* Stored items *
<<<<

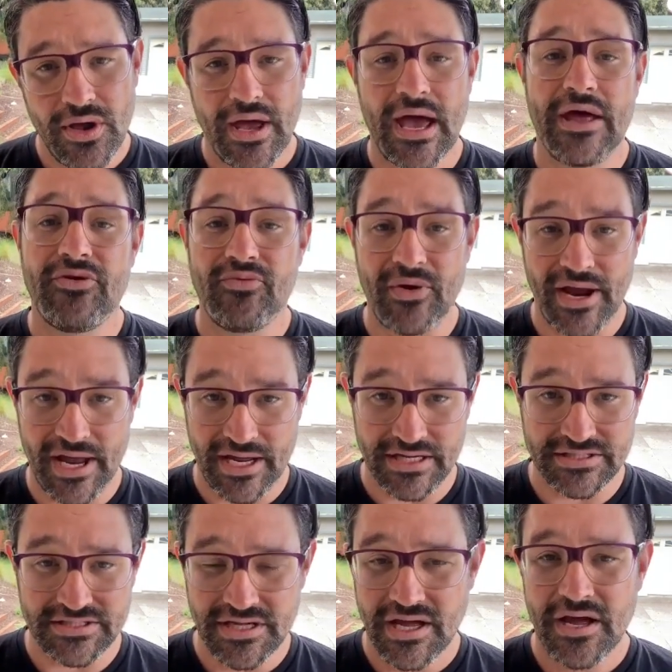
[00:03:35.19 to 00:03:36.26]
and
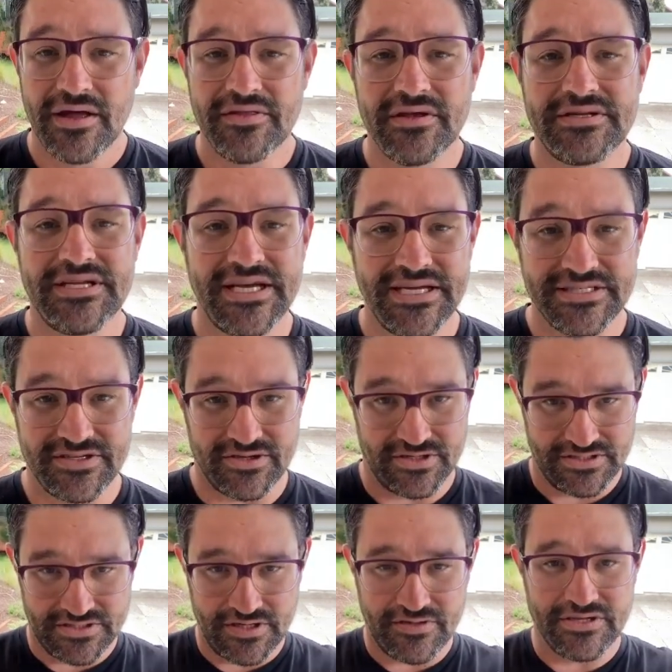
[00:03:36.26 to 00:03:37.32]
raise the
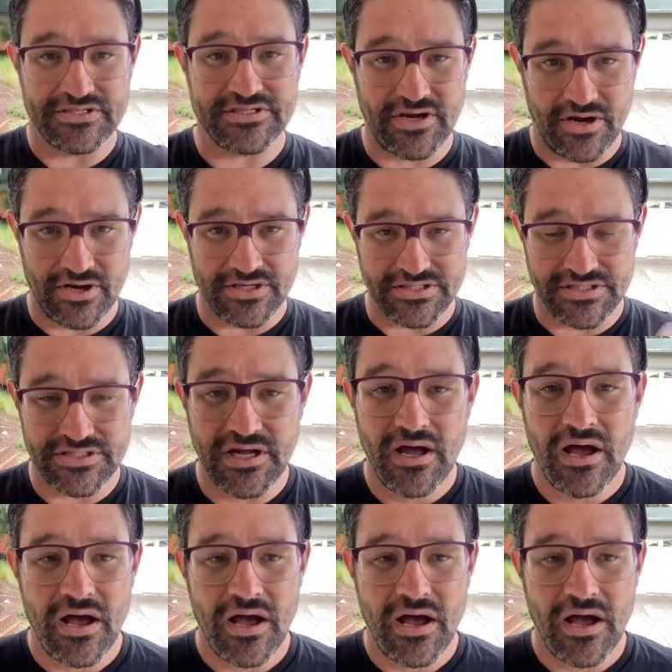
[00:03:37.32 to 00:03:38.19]
teasers, the skirts,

>>>>

* Assigned task *
Keep every word of the data as it is when you write it out, but drop the pictures.

* Exercise solution *
[00:03:35.19 to 00:03:36.26]
and
[00:03:36.26 to 00:03:37.32]
raise the
[00:03:37.32 to 00:03:38.19]
teasers, the skirts,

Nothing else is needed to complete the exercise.